[Material for the task]
*** Begin section ***

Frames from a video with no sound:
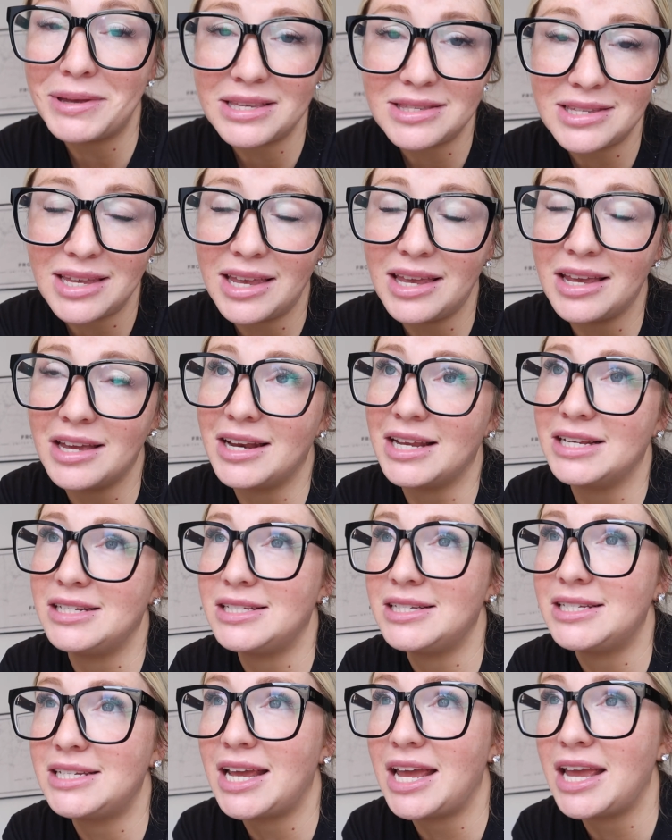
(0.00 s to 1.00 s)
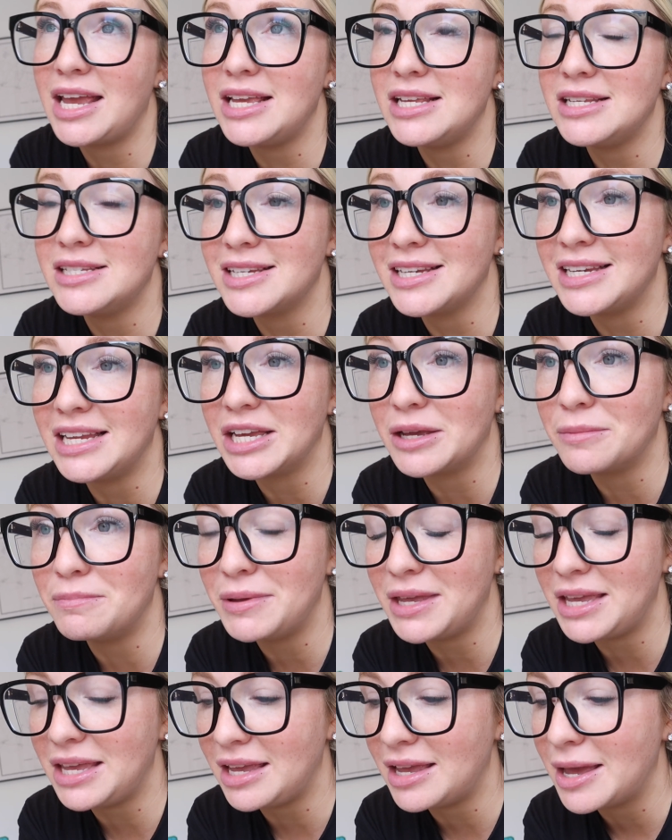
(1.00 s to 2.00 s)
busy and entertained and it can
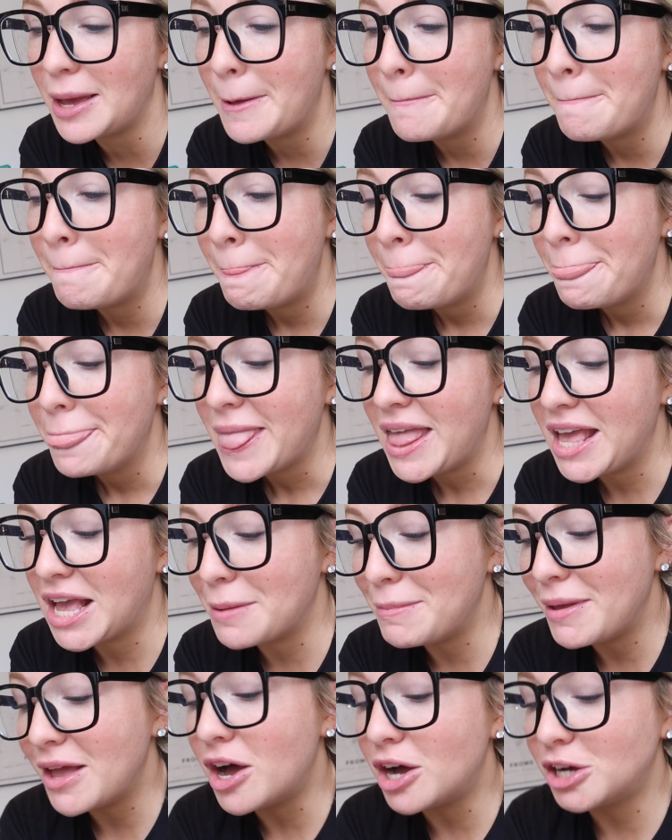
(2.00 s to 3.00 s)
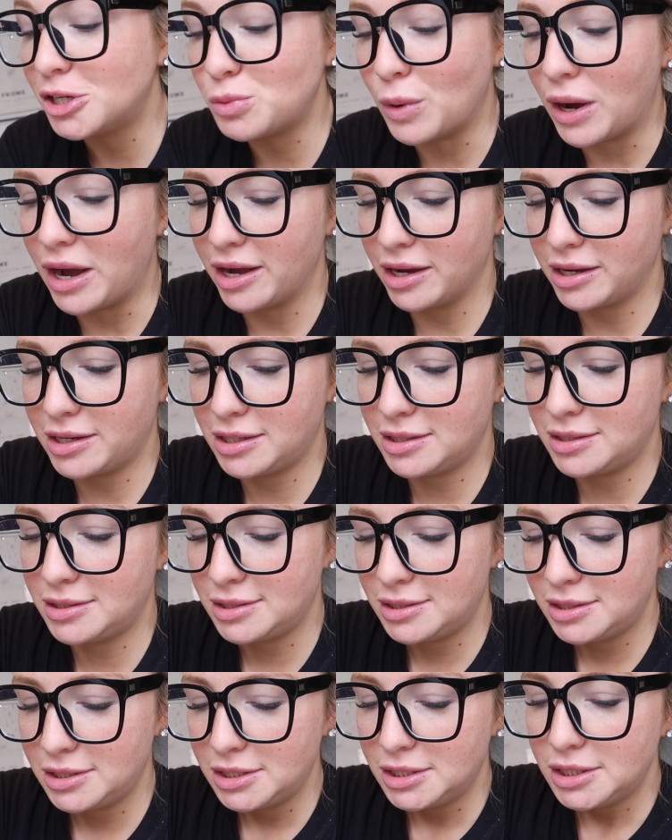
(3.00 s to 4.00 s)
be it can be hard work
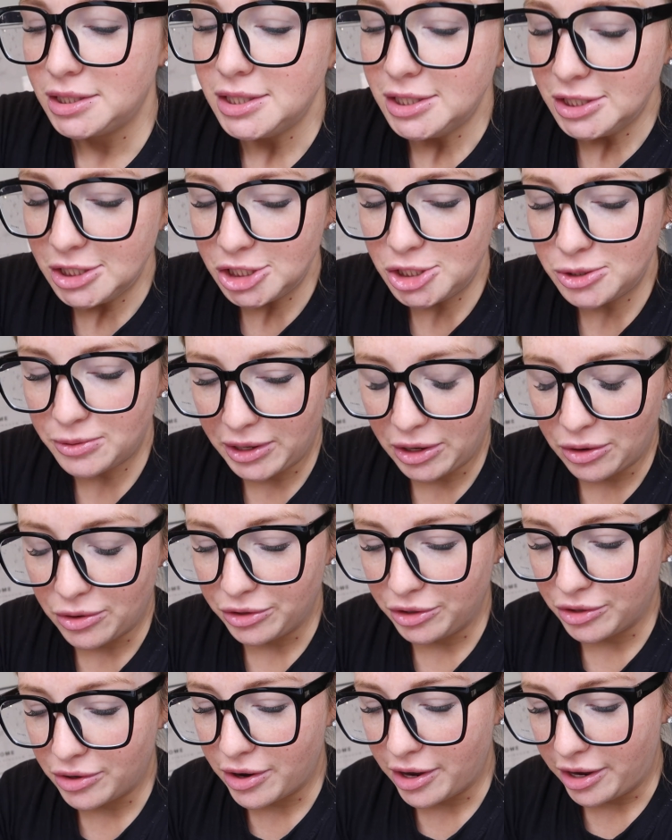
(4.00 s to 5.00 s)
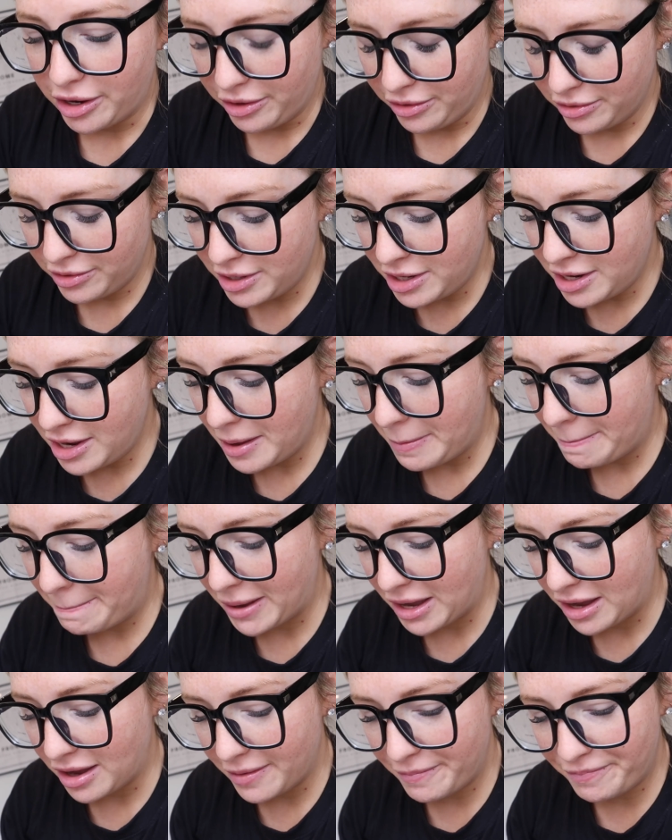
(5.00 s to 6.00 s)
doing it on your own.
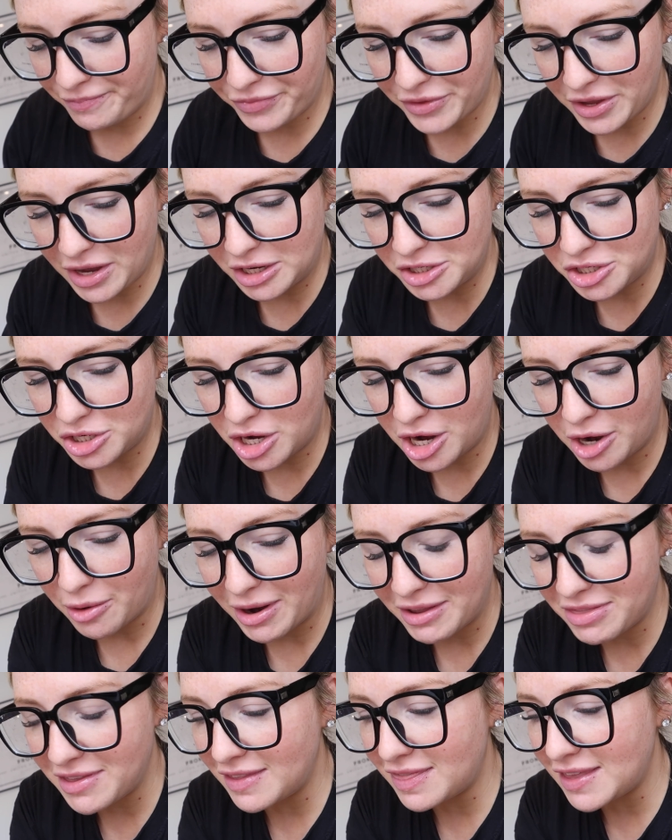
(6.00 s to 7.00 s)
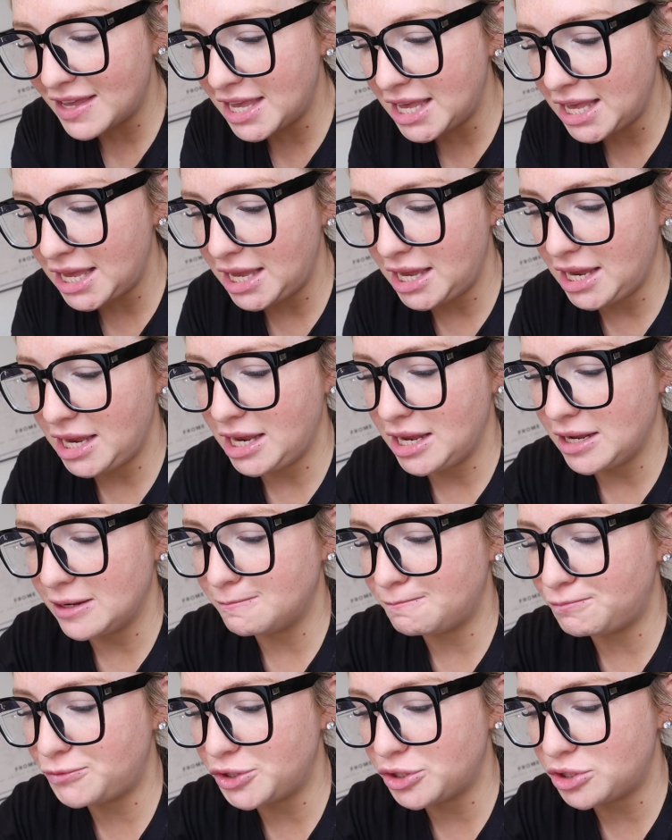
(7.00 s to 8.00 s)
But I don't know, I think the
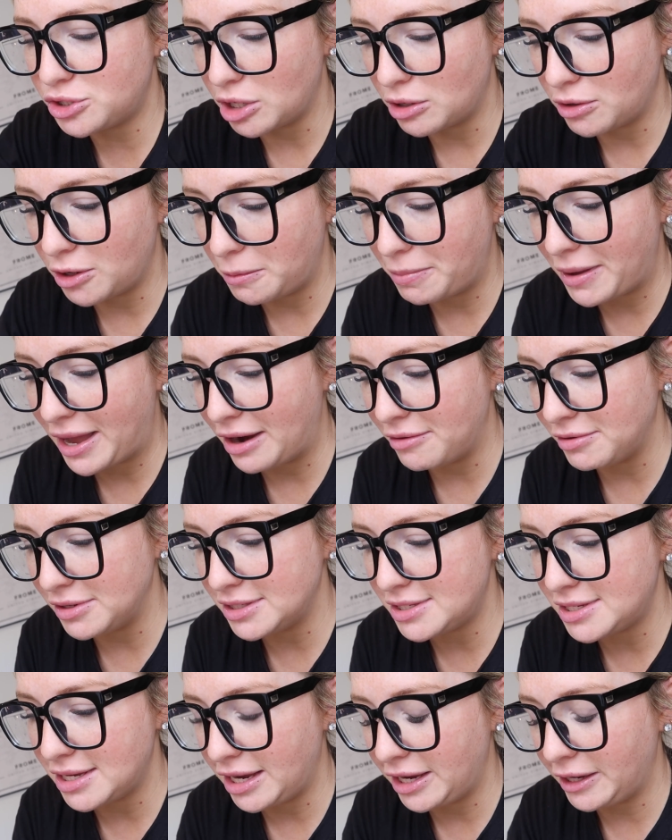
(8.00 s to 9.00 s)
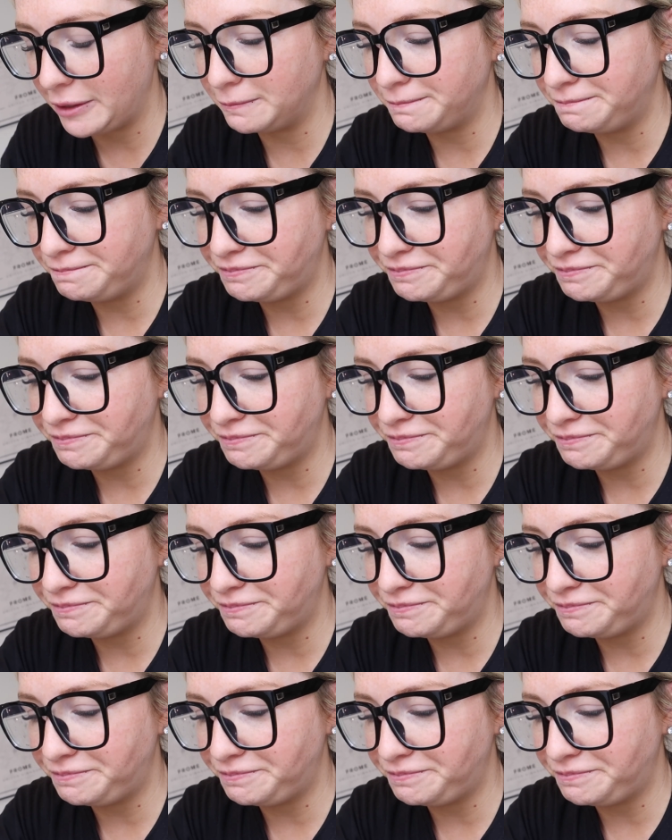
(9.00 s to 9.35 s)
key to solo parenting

*** End section ***
*** Begin section ***

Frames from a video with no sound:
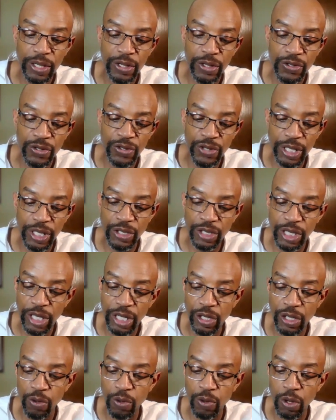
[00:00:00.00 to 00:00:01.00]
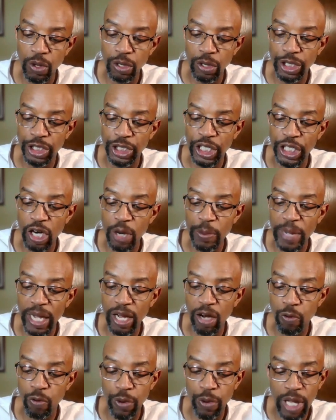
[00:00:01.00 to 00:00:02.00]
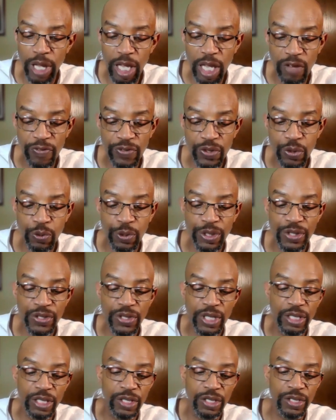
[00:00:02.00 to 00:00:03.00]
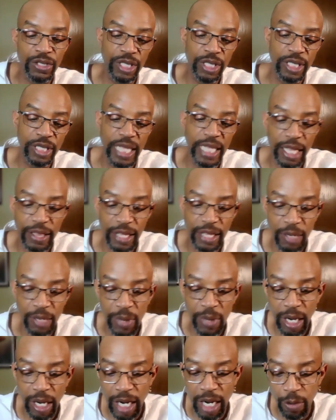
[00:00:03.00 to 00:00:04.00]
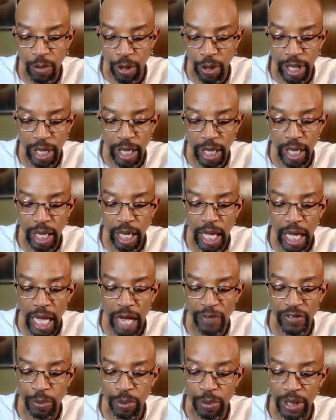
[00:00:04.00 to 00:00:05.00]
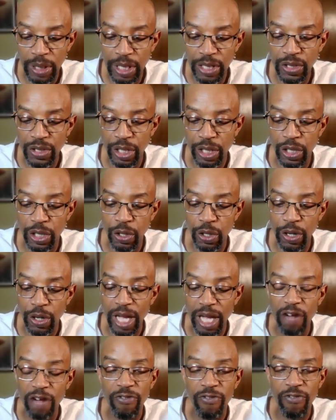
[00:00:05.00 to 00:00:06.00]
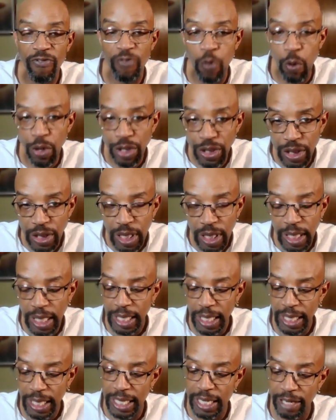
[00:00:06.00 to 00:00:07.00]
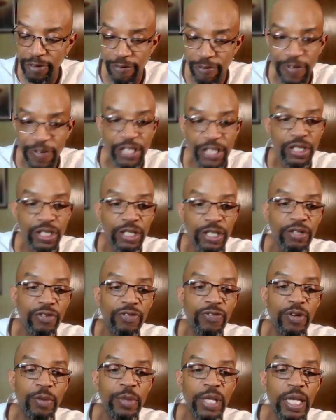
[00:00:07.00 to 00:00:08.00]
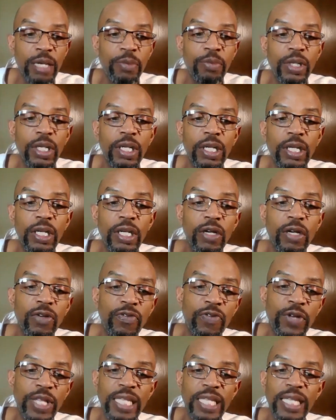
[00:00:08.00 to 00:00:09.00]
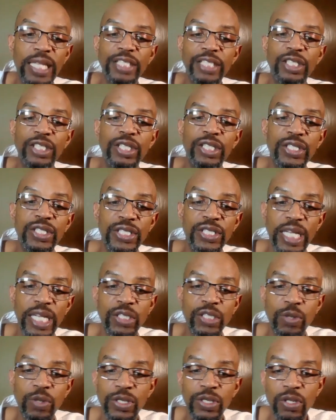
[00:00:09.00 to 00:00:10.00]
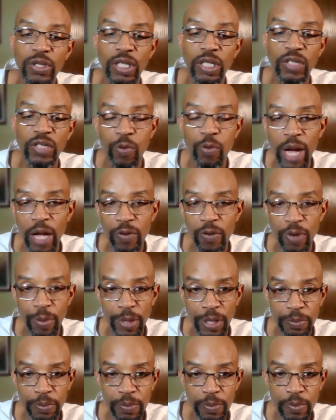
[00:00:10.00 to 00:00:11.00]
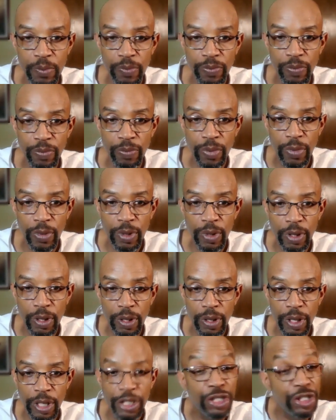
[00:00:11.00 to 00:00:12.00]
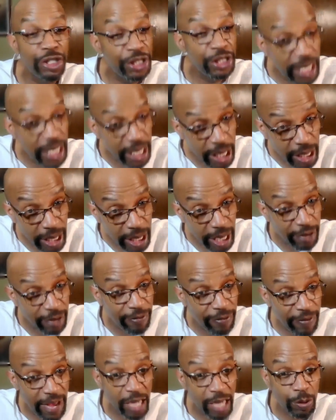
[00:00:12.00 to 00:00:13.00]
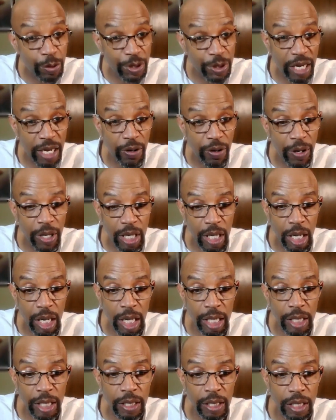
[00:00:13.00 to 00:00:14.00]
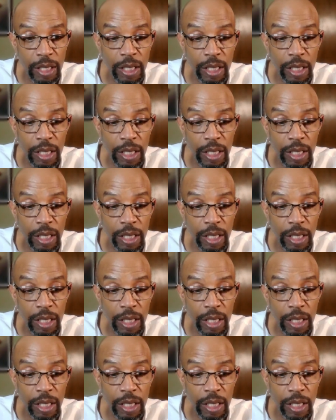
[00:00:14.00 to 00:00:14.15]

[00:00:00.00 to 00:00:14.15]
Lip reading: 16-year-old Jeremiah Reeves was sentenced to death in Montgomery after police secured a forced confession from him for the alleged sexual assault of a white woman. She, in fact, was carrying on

*** End section ***
*** Begin section ***

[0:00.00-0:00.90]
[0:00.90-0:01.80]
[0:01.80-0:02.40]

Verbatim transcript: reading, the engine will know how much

*** End section ***

[Task]
How would the lines above read from the one with "[00:00:12.00 to 00:00:13.00]" to the one with "Lip reading: 16-year-old", inclusive, with no pictures? Write them out exactly.

[Your response]
[00:00:12.00 to 00:00:13.00]
[00:00:13.00 to 00:00:14.00]
[00:00:14.00 to 00:00:14.15]

[00:00:00.00 to 00:00:14.15]
Lip reading: 16-year-old Jeremiah Reeves was sentenced to death in Montgomery after police secured a forced confession from him for the alleged sexual assault of a white woman. She, in fact, was carrying on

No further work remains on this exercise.